[RECORDS PROVIDED]
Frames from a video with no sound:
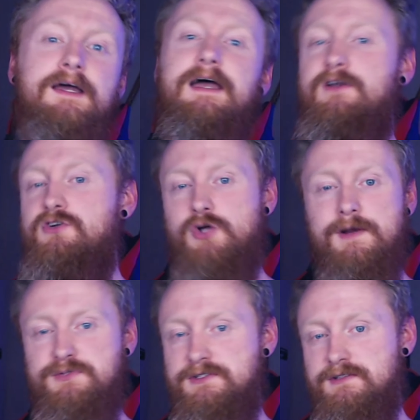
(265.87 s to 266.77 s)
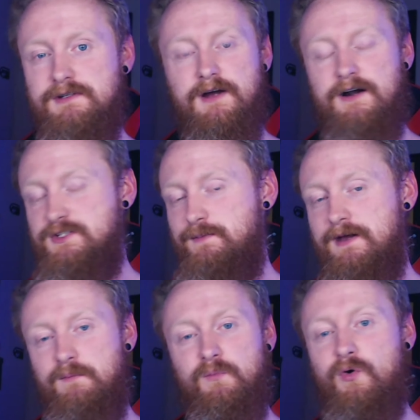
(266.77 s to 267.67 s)
and your trips are
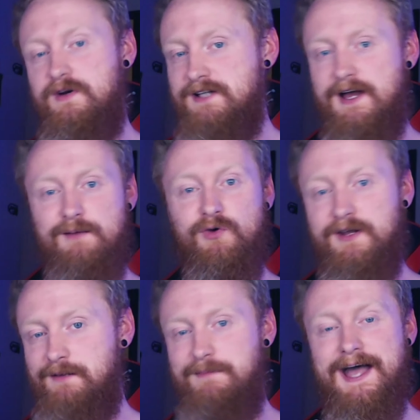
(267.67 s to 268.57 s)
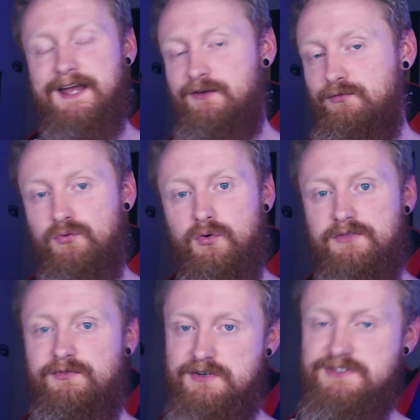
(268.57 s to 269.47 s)
spent more time running back and forth
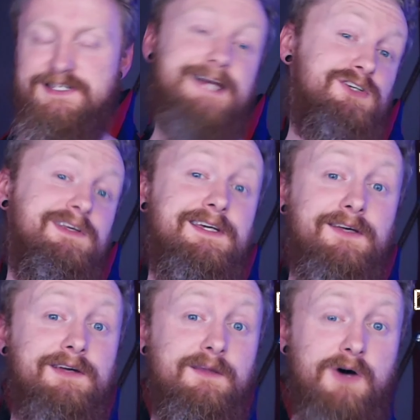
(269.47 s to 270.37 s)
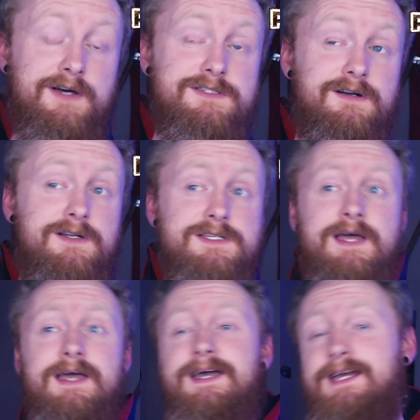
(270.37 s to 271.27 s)
versus actually killing the monsters.
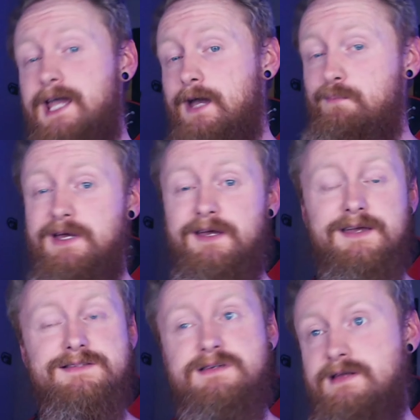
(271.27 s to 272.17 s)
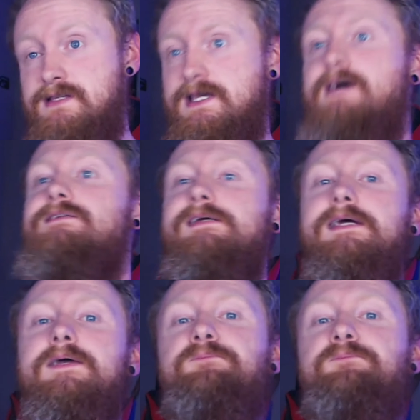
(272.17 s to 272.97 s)
Camping is a necessity.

[PROBLEM DESCRIPTION] Could you write out the records again exactly, omitting each image?

[WRITTEN ANSWER]
Frames from a video with no sound:
(265.87 s to 266.77 s)
(266.77 s to 267.67 s)
and your trips are
(267.67 s to 268.57 s)
(268.57 s to 269.47 s)
spent more time running back and forth
(269.47 s to 270.37 s)
(270.37 s to 271.27 s)
versus actually killing the monsters.
(271.27 s to 272.17 s)
(272.17 s to 272.97 s)
Camping is a necessity.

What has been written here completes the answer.